>>>

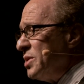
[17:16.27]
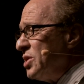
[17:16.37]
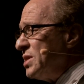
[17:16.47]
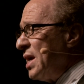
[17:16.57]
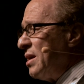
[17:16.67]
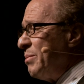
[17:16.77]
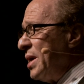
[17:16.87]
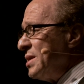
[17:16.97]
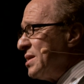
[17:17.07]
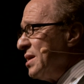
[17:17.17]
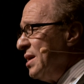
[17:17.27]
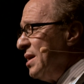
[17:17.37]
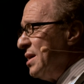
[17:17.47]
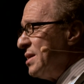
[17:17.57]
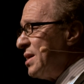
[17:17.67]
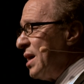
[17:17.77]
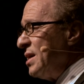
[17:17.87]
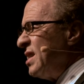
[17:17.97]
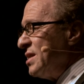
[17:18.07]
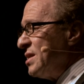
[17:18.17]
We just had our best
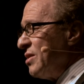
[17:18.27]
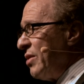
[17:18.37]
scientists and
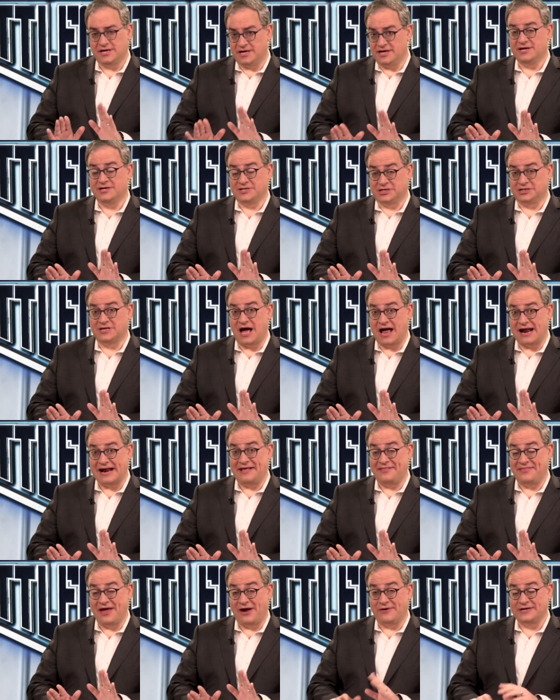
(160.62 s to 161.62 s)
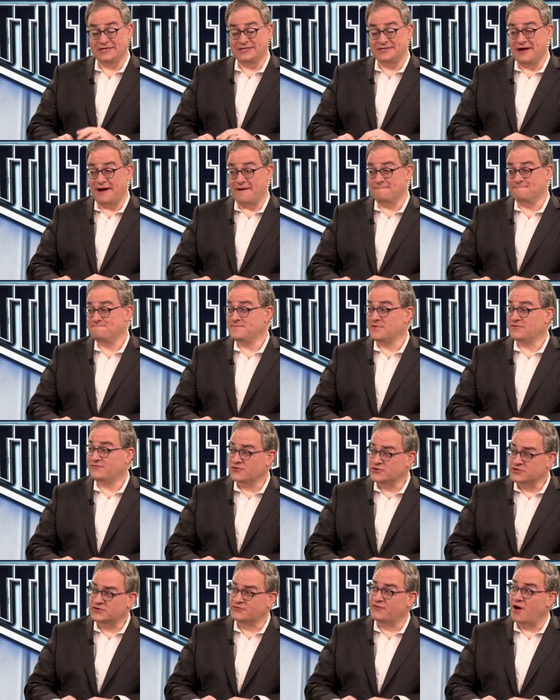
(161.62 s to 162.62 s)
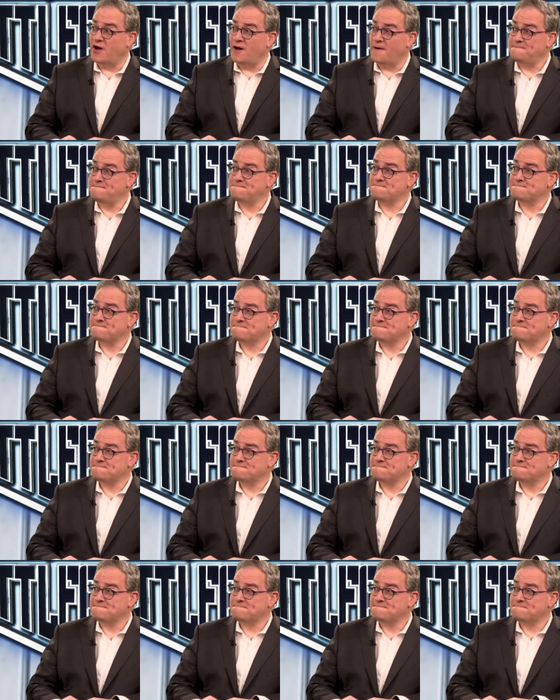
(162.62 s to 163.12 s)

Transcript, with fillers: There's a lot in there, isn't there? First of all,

<<<

◆ **Work to complete**
No picture belongs in the answer, but every word of the records above does, exactly as given.

◆ **Exercise result**
[17:16.27]
[17:16.37]
[17:16.47]
[17:16.57]
[17:16.67]
[17:16.77]
[17:16.87]
[17:16.97]
[17:17.07]
[17:17.17]
[17:17.27]
[17:17.37]
[17:17.47]
[17:17.57]
[17:17.67]
[17:17.77]
[17:17.87]
[17:17.97]
[17:18.07]
[17:18.17]
We just had our best
[17:18.27]
[17:18.37]
scientists and
(160.62 s to 161.62 s)
(161.62 s to 162.62 s)
(162.62 s to 163.12 s)

Transcript, with fillers: There's a lot in there, isn't there? First of all,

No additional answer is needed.